If Schiller is really trying to conduct a great summoning with the Apocalypse Codex as a reference manual, someone has to shut the gate down before he levers it wide enough to summon his master—a process which probably involves mass human sacrifice, because these nitwits are generally too theory-impaired to realize that if they want to make a nuclear explosion there are more efficient ways to do it than banging two lumps of highly enriched uranium together by hand. And unless the Seventh Cavalry—that would be the Nazgûl—make it over the hill in time, that duty devolves on me. Because I’m apprenticed to the Eater of Souls (and how’s that for a job description? Junior Assistant Under-Secretary For Eating Of Souls, Fourth Grade) and they made me sign for Pinky’s pocket consumer implementation of SCORPION STARE, the original basilisk gun in a box—so I guess from the outside I look like some kind of super-powerful government assassin.
While all the time I’m brokenly repeating inside, like an old-time cracked record, fuck me, I’ve drawn the hangman’s straw. Again.

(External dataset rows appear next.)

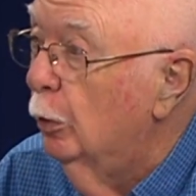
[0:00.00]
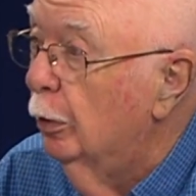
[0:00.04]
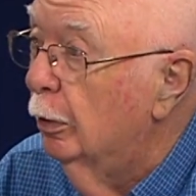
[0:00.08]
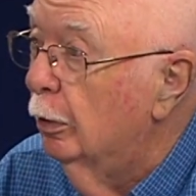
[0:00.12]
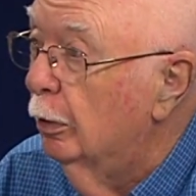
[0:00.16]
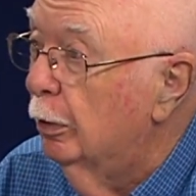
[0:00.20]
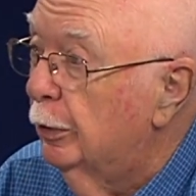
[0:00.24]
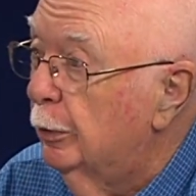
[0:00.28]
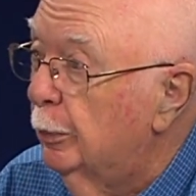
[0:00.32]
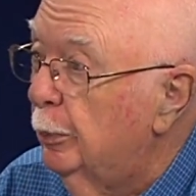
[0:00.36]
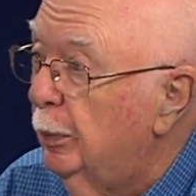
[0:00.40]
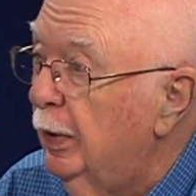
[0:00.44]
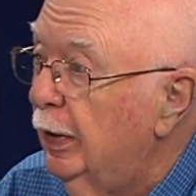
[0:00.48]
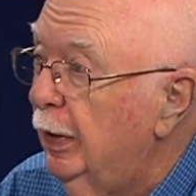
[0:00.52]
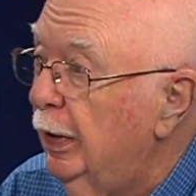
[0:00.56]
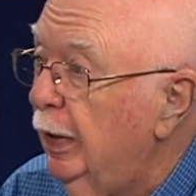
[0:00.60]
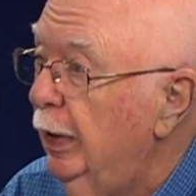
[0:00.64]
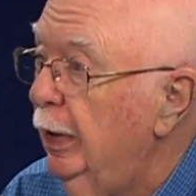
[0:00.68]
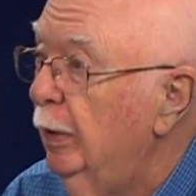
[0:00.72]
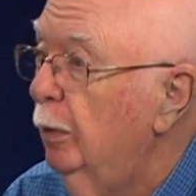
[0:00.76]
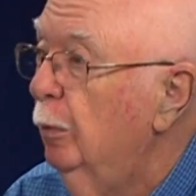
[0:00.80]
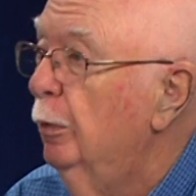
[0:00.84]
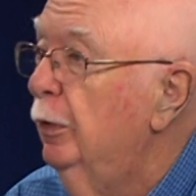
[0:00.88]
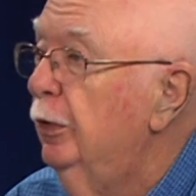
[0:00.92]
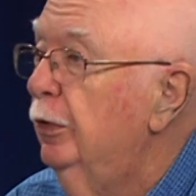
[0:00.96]
world, but
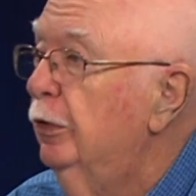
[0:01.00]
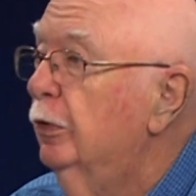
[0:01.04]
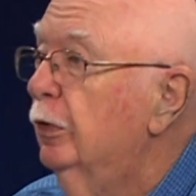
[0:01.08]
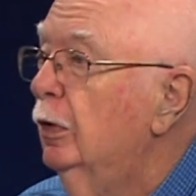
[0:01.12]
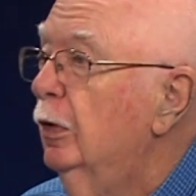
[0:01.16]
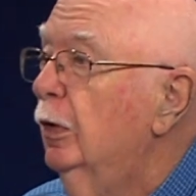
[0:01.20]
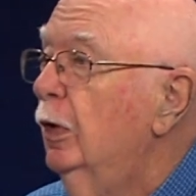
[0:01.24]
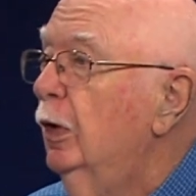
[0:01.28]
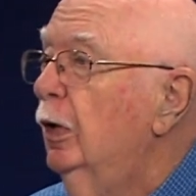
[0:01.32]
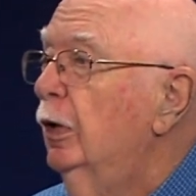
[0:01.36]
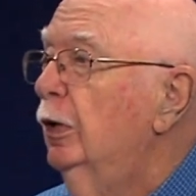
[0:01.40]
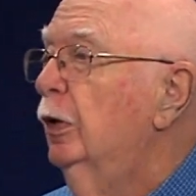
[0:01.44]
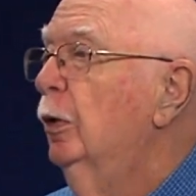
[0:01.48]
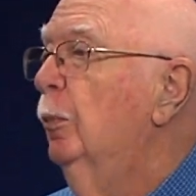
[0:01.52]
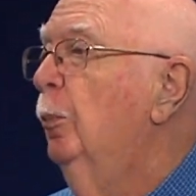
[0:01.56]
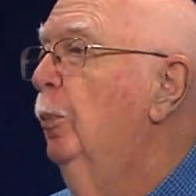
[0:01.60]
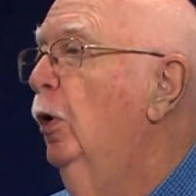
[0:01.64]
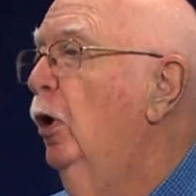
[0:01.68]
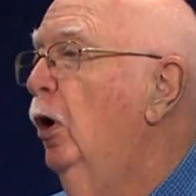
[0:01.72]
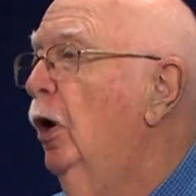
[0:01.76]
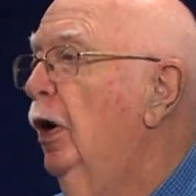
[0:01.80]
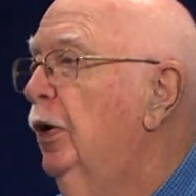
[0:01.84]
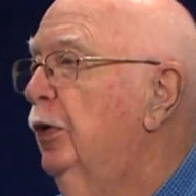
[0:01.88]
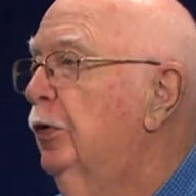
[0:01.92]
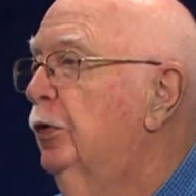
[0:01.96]
he was the
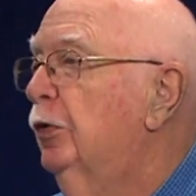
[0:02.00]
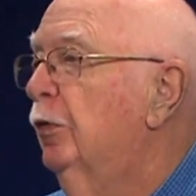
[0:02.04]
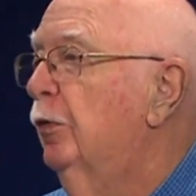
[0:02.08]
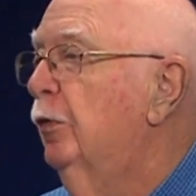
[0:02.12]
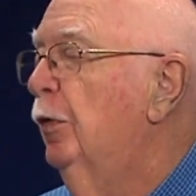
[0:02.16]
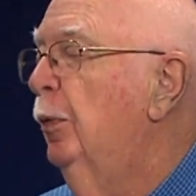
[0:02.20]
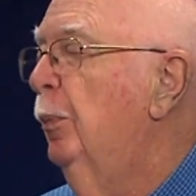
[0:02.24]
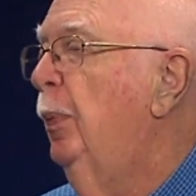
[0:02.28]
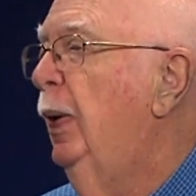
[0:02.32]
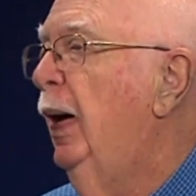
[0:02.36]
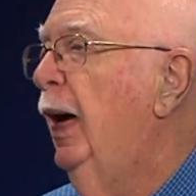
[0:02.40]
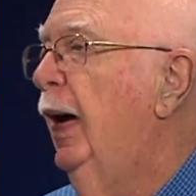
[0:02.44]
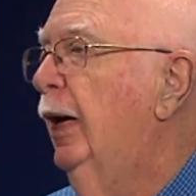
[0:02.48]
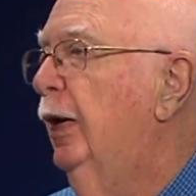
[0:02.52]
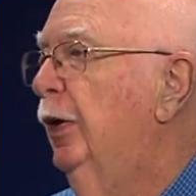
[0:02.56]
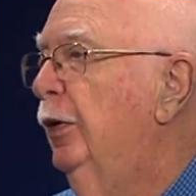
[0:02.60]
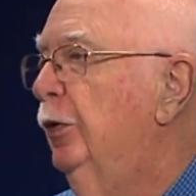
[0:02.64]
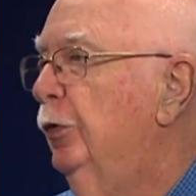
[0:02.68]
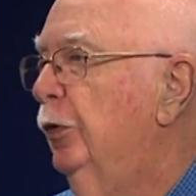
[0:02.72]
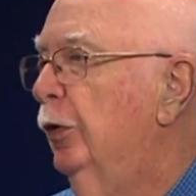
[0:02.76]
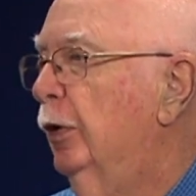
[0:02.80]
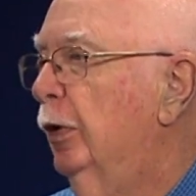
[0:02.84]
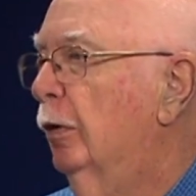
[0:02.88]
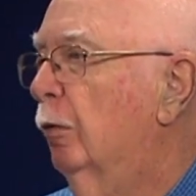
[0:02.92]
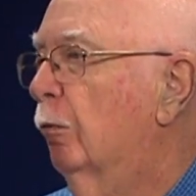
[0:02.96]
boss of the
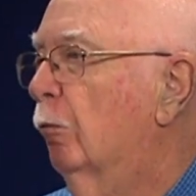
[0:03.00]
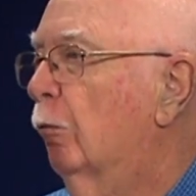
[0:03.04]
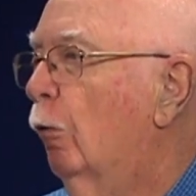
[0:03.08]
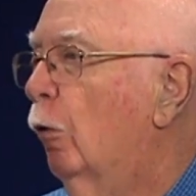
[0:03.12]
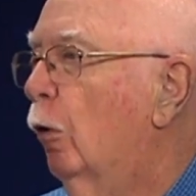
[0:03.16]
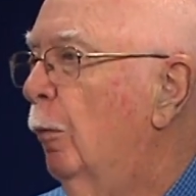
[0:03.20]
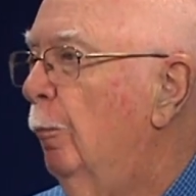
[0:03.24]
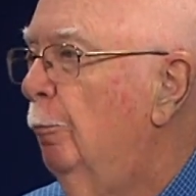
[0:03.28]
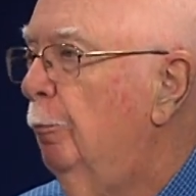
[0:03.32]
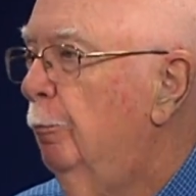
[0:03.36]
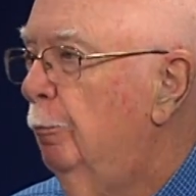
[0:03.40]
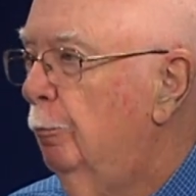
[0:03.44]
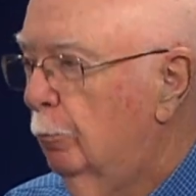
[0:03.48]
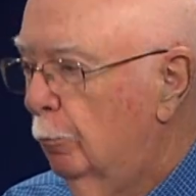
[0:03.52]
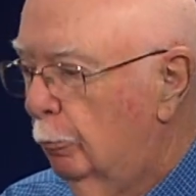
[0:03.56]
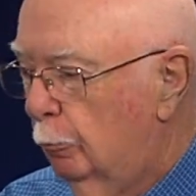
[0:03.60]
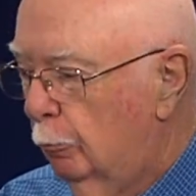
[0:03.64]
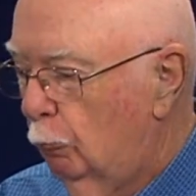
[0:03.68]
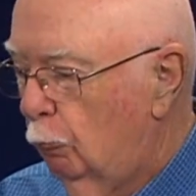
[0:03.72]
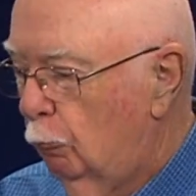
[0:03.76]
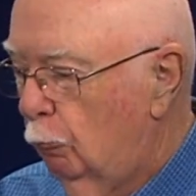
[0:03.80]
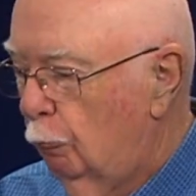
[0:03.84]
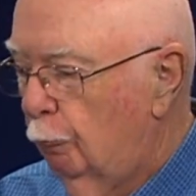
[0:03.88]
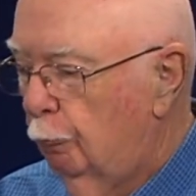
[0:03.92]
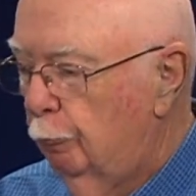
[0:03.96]
packaging room.
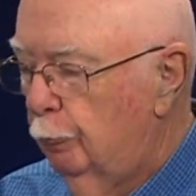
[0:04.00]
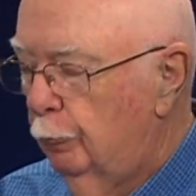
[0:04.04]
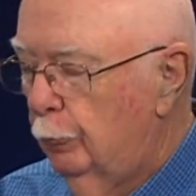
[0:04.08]
Yep.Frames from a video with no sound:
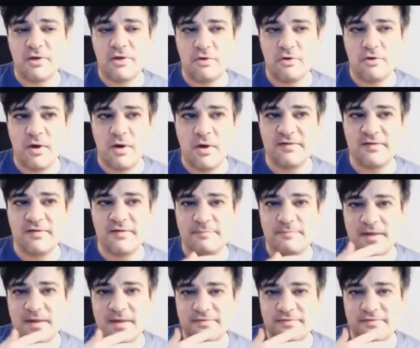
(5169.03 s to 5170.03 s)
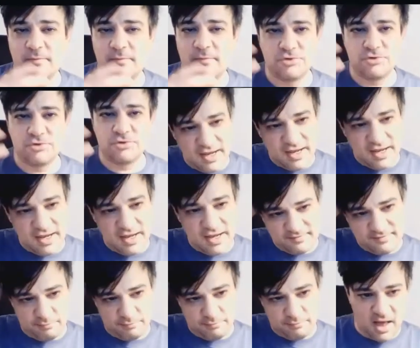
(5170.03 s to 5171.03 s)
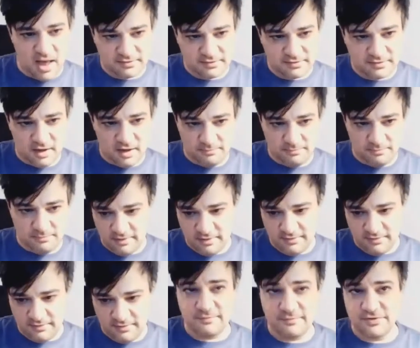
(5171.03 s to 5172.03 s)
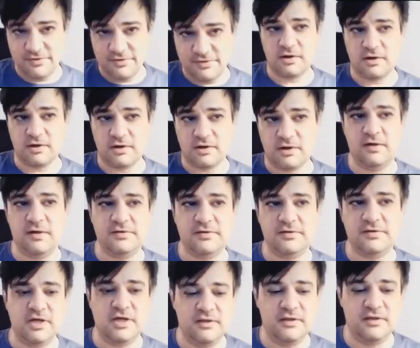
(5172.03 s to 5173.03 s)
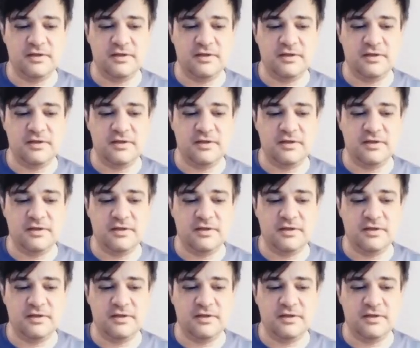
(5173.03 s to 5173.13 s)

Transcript: people go crazy is because their drain is blocked up. That's what the drug does.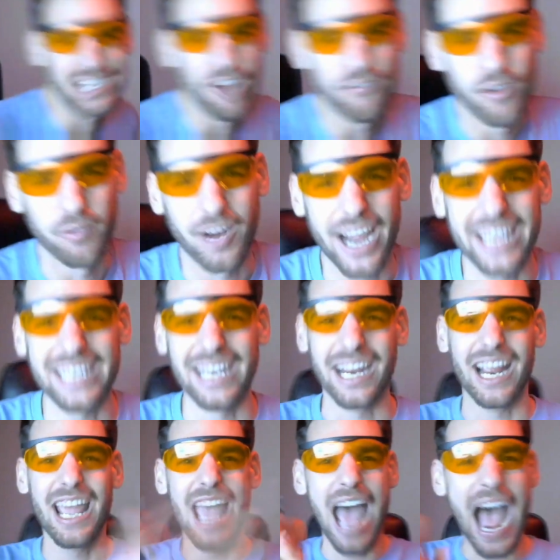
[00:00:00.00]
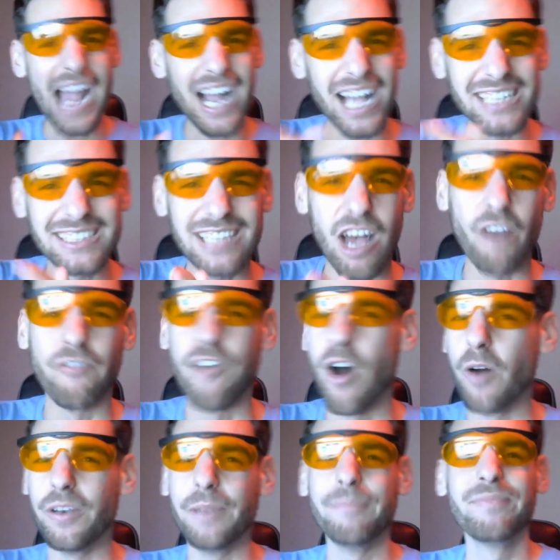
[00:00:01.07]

phone right here. I got a cell phone.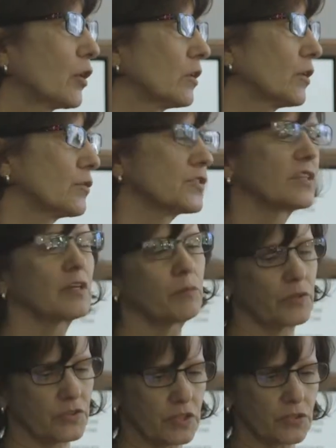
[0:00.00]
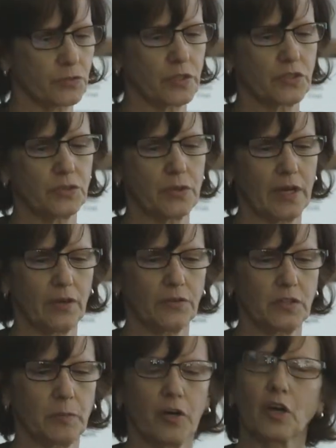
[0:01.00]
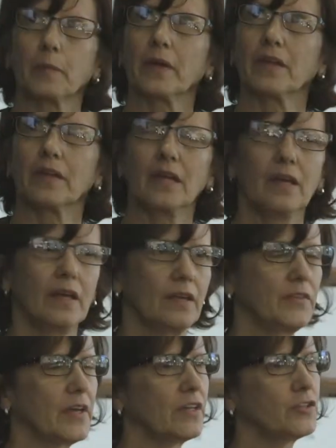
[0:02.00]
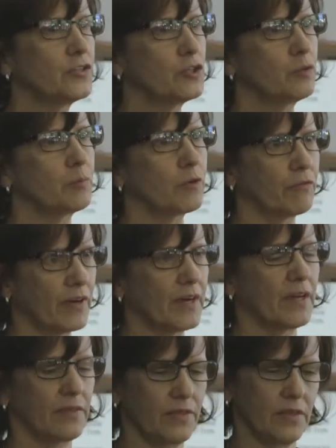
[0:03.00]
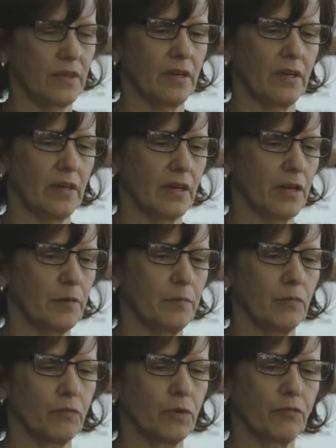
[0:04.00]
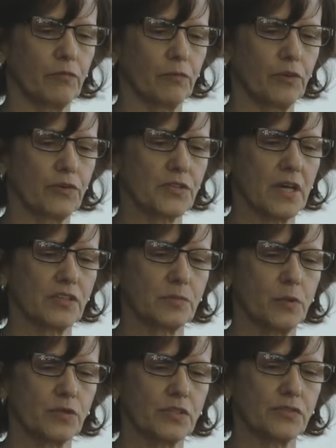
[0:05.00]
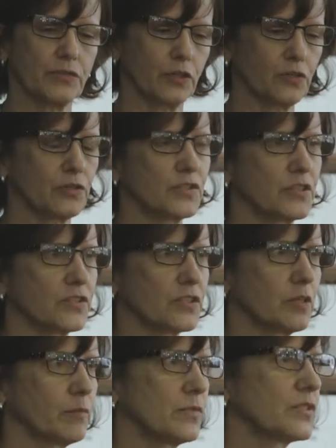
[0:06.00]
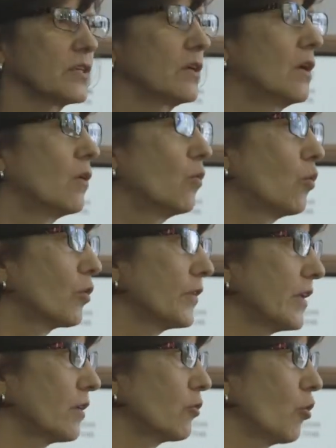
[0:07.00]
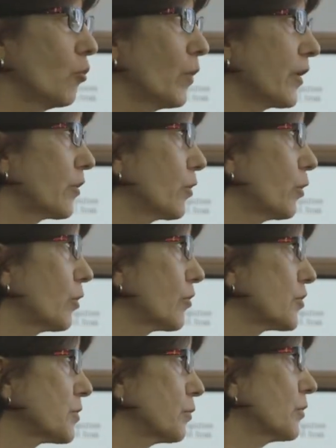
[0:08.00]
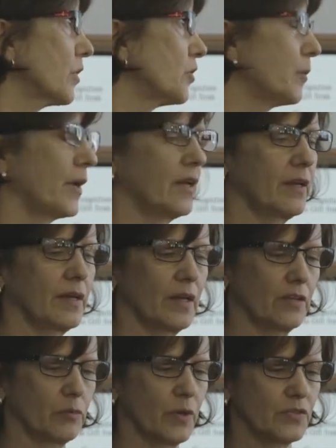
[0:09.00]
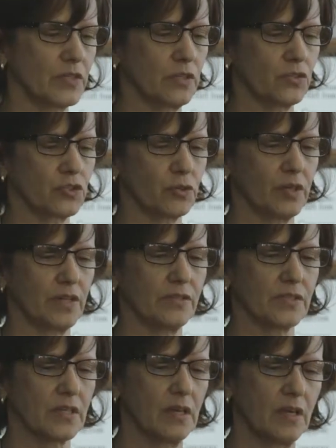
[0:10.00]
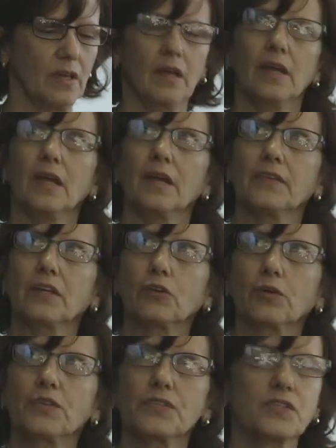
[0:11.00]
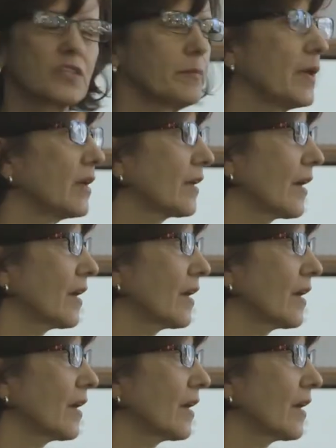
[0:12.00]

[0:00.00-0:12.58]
work closely with District 2 Health Department. They do provide the reverse osmosis filter systems or the in-home water coolers, depending on the resident's choice. And then Chris is the main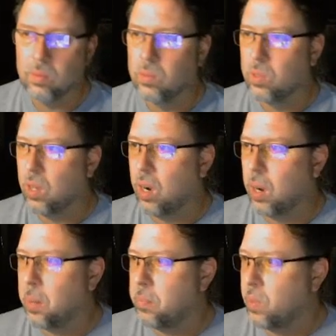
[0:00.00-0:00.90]
Alright,
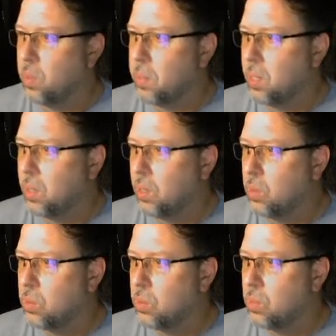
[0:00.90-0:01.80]
let me
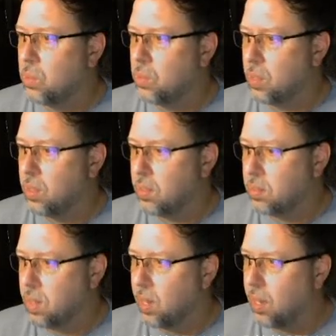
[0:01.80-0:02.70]
close this guy
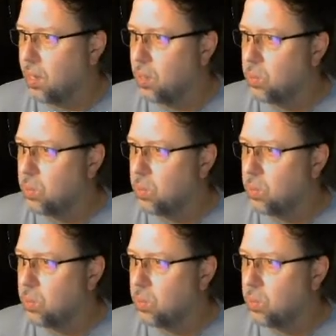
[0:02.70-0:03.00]
out.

TRY LOOKING AT IT FROM SOMEONE ELSE’S POINT OF VIEW:
Persephone drives slowly into the teeth of the twilight, peering suspiciously at the road from behind wipers that sweep across the windscreen with a rhythmic thud, shoveling the driving snow into the chilly night.
The liaison officer from External Assets slumps next to her in the passenger seat. His face is turned away. He could almost be sleeping, but occasionally he raises a hand to scratch alongside his nose or delivers some other sign of sentience. The other hand rests, palm down, on the small cardboard pizza box in his lap.
The weather is unnerving. Huge snowflakes, fingernail-sized, drift from a sky that dawn has barely brightened to the color of dull slate, warmed by a brassy tint that bespeaks more snow to come. There’s little wind and the flakes drop steadily, dulling the sound of traffic from outside the coupé and reducing visibility to a couple of hundred meters.
The municipality snowplows are out and the roads are gritted. Even so, the fresh snow is filling in tire tracks in front of her eyes. Denver gets snow and people hereabouts know how to drive in the stuff, but the sidewalks and trees are already blanketed thickly, and it’s getting heavier.
There’s a ramp onto the interstate, clogged with sluggish traffic shuffling south. It moves in fits and starts. She glances sideways at Howard again. A civil service chinless wonder, Johnny thought. Well, the chinless wonder in question broke out through a snatch squad and evaded capture as neatly as any field op in the Network. And the chinless wonder seems to harbor ideas about leading from the front, not dropping the people he thinks he’s responsible for in the sticky stuff. And he’s inclined to go for the throat when confronted with a fight/flight choice. All in all, he’s shaping up extremely positively as far as Persephone’s personnel review is concerned. But…holiday snaps? He’s joking, he’s mad, or he’s holding something back. And she knows which she’d put her money on.